By enacting a strengthened cost limitation section (§ 1395x(v)(1)(A)) and authorizing the Secretary to exercise extensive cost control powers, Congress struck a balance between cost controls and professional independence. This balance is not upset by the incidental effects predicted by plaintiffs. The legislative history of § 1395x(v)(1)(A) demonstrates that Congress wanted the judgmental process in the health care delivery system to be influenced and animated by a consciousness of the costs of medical care:

Health care institutions, like other entities in our economy should be encouraged to perform efficiently and when they fail to do so should suffer the consequences.... The committee believes that [these] objectives can only be accomplished by reimbursement mechanisms that limit reimbursement to the costs that would be incurred by a reasonably prudent and cost-conscious management. S.Rep.No. 92-1230, [92d Cong., 2d Sess. 187 (1972)].

In short, Congress did not intend to shield the medical decision-making process from financial consequences. If the MAC regulations have the effect of altering present drug prescription habits in the medical profession to reflect greater cost *1245 efficiency, that effect is consistent with Congressional intent.

429 F.Supp. at 1202.

For the foregoing reasons, the court will grant motions to dismiss filed by the Federal and State defendants. Defense counsel should submit an appropriate order within ten days.

NOTES

[1] Patricia R. Harris succeeded Joseph A. Califano, Jr. as Secretary of Health and Human Services (itself the successor to the Department of Health, Education and Welfare as of May 4, 1980) and, pursuant to 42 U.S.C. § 405(g) (1976), the appropriate substitution has been made.

[2] At the time this suit was filed, this agency had not yet been redesignated as Health and Human Services.
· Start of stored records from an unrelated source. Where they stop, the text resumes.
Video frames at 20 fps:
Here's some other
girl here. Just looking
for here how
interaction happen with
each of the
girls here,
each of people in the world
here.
For the sake of consistency with the pleadings, the agency's former name will be used throughout this opinion.

[3] 42 U.S.C. § 1395 actually provides as follows:

Nothing in this subchapter shall be construed to authorize any Federal officer or employee to exercise any supervision or control over the practice of medicine or the manner in which medical services are provided, or over the selection, tenure, or compensation of any officer or employee of any institution, agency, or person providing health services, or to exercise any supervision or control over the administration or operation of any such institution, agency, or person.
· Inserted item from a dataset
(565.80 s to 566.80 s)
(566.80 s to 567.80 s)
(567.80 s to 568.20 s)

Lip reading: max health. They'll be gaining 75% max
[4] The procedures by which a MAC limit is set on a particular product are well set out in American Medical Association v. Mathews, 429 F. Supp. 1179, 1186 (N.D.Ill.1977) [hereinafter cited as AMA v. Mathews or Mathews].

[5] "Acquisition cost" is defined as "the price generally and currently paid by providers for a drug marketed or sold by a particular formulator or labeler in the package size of the drug most frequently purchased by providers." 45 C.F.R. § 19.2(f).

[6] A "provider" is "one who furnishes medical or pharmaceutical services or supplies for which he is entitled to reimbursement or payment under an eligible health program." Id. § 19.2(e).

[7] "Multiple-source drug" is defined as "a drug marketed or sold by two or more formulators or labelers of a drug marketed or sold by the same formulator or labeler under two or more proprietary names or both under a proprietary name and without such a name." 45 C.F.R. § 19.2(d).

[8] Drug products are chemically equivalent when they contain the same amount of the same active ingredient in the same dosage form. Two chemically equivalent drug products from different manufacturers are said to be bioequivalent if the comparative rates and extent of absorption of the drugs into the human body are so similar that the products can be interchanged without an unacceptable change in therapeutic effect.

[9] See United States v. Robel, 389 U.S. 258, 275-79, 88 S. Ct. 419, 429-32, 19 L. Ed. 2d 508 (1967) (Brennan, J. concurring); Zemel v. Rusk, 381 U.S. 1, 21, 85 S. Ct. 1271, 1283, 14 L. Ed. 2d 179 (1965) (Black, J. dissenting); Watkins v. United States, 354 U.S. 178, 205, 77 S. Ct. 1173, 1188, 1 L. Ed. 2d 1273 (1957).